Future Cargo is certainly a logistical wonder: I spend most of this production’s run time yearning to be a fly on the back wall, privy to how this trio can perform through the constant run of a travellator, juggling props, costume changes and set pieces. This band of performers are mesmerising, at times hypnotic, in the effortless synchronisation of their movement. The costuming here from Hannah Clark is endearingly kitschy, not so much a blockbuster sci-fi as a B-list interpretation of extra-terrestrial life – but in the most enjoyable way.
Ben and Max Ringham’s sound design is the universal language binding this production’s incongruous elements together. The duo boast a dense electronic soundscape that acts as its own organism, adapting and evolving alongside the performers’ movements. Expansive and otherworldly, the music often feels directly lifted from the soundtracks to Arrival or Annihilation. In other instances, it ventures into the kind of trip-hop territory that bands like Portishead would mingle around, or slithering into jazz segments that Bob Fosse could have a field day with.
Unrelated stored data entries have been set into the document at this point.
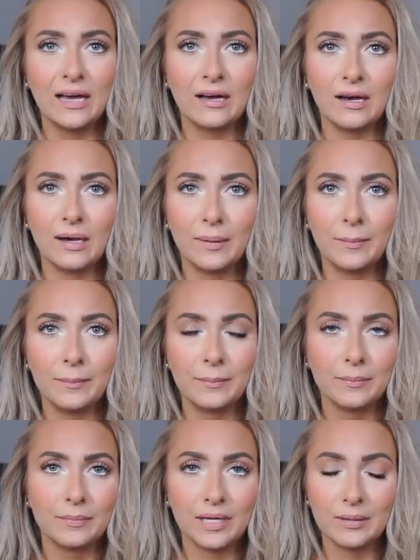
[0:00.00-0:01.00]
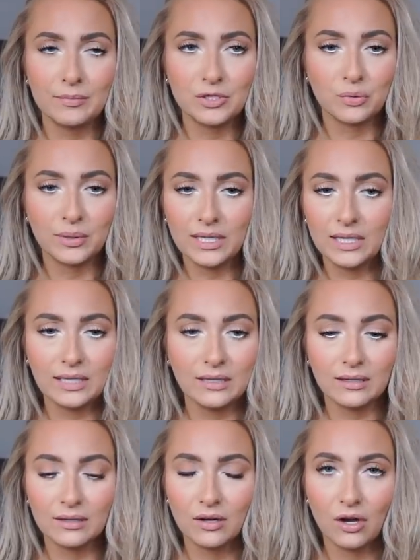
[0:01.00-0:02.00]
um, in
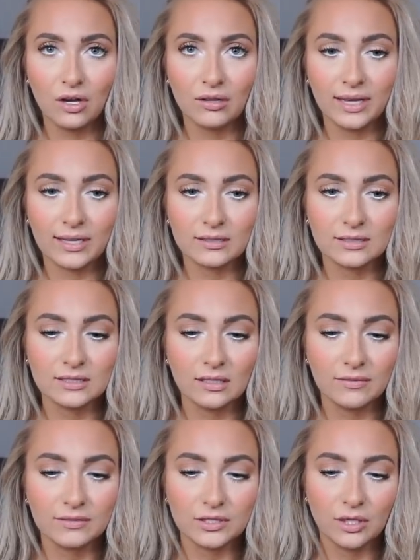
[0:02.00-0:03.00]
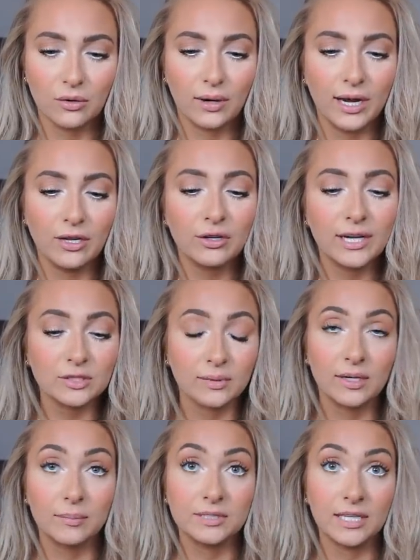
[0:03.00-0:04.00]
between all that good stuff so I know you guys
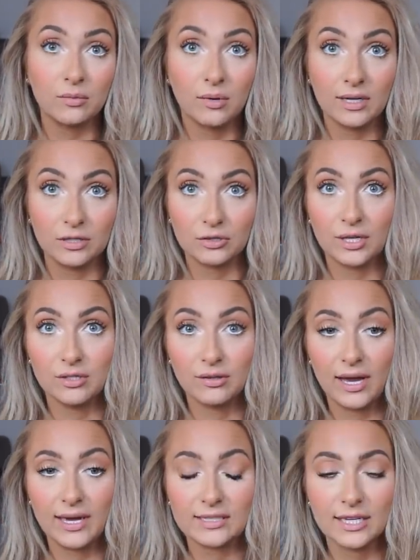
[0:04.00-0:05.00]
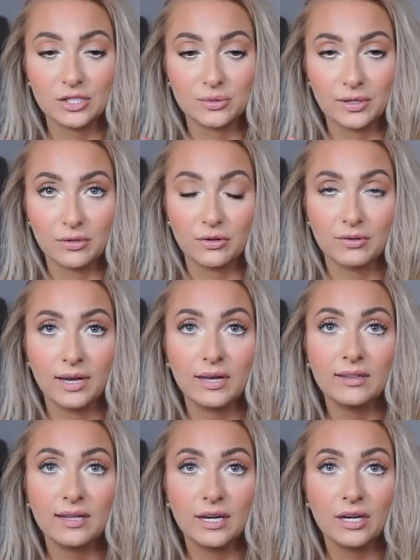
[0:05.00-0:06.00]
want to update one I'll try and do that I just wanted to throw that
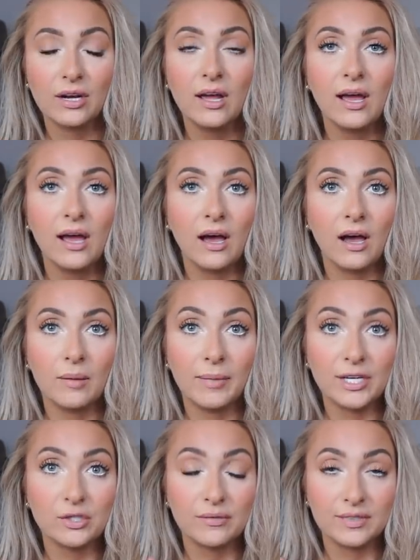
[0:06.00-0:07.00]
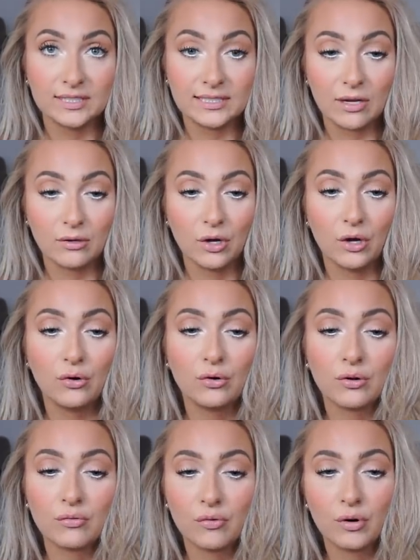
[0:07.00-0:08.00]
in there um, I do have a discount
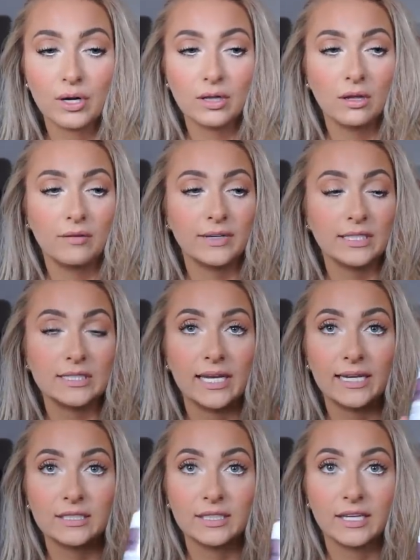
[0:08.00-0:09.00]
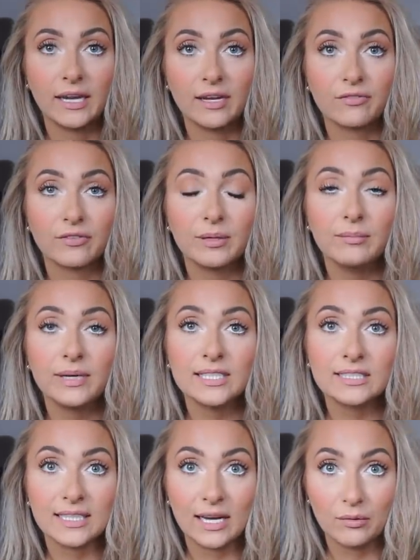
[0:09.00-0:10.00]
code for loving tan to get a free
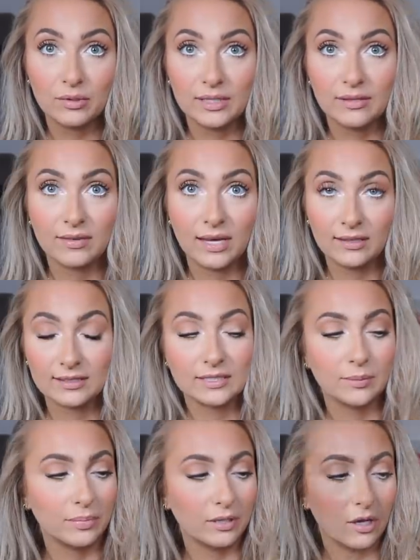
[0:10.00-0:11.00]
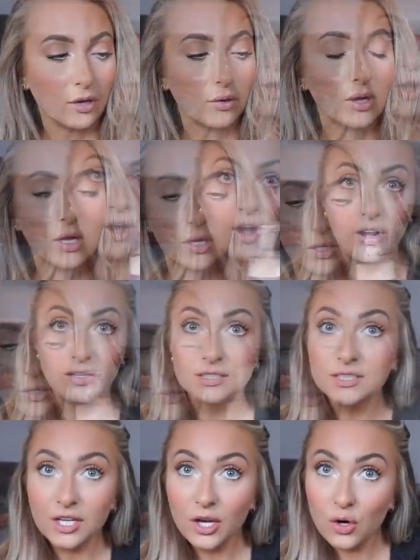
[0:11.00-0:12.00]
mint and I will leave that listed below
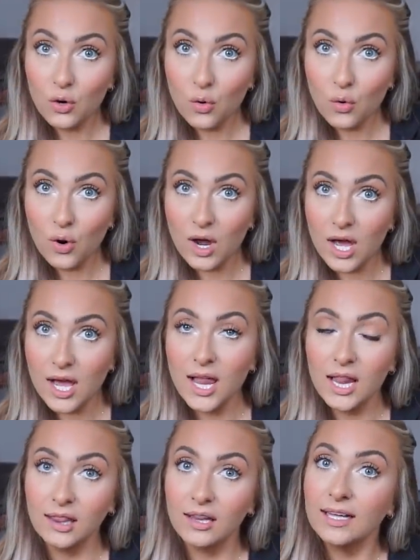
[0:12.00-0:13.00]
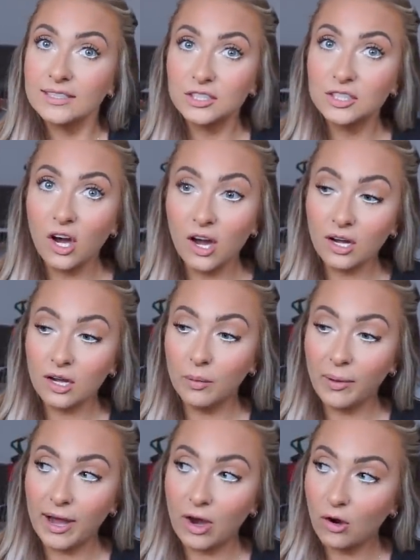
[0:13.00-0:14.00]
also let's talk
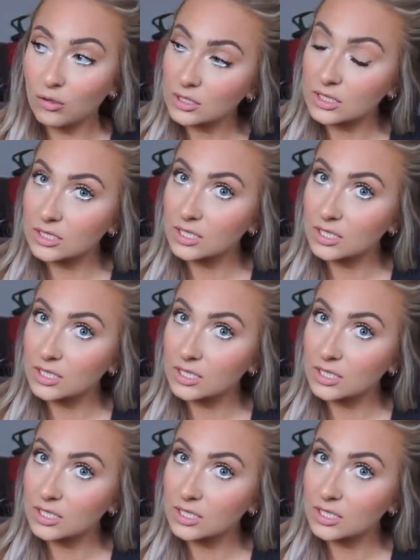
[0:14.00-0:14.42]
about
Future Cargo contains all the necessary ingredients to make a profound piece of theatre with snapshot moments that could reach out and speak to themes of humanity, our purpose, or life outside of our solar system. Are these humanoid figures a mirror of ourselves? Are they alien lifeforms? This is where Future Cargo feels suspended in animation, with any semblance of narrative cohesion left to drift in orbit. The truck driver, for example, is a character whose story could be central in understanding the origins of these figures and their travelling stage. They are present for the entire performance but remain inconsequential to the way it unfolds. It is glaring plot holes such as this that become frustrating as an audience member: moments of stillness, the travellator halting as the dancers take a moment to press against the glass and look out at us, are yanked away as the belt churns once more. The infinite cycle continues, curtailing the triumph of this technical marvel.
In Future Cargo’s final moments, a dancer climbs out on the roof of the freight truck wearing an astronaut’s suit. They gaze out at the black abyss of the London sky, a source of life gazing up at a universe that makes them appear miniscule. This climax should feel immense, larger than life. With a lack of narrative to cling onto, this moment plays out a touch too meaningless. Frauke and Rosenberg have certainly devised a spectacle, but one that lacks enough gravity to ground it into a fully realised production. Future Cargo’s universe remains relatively unexplored.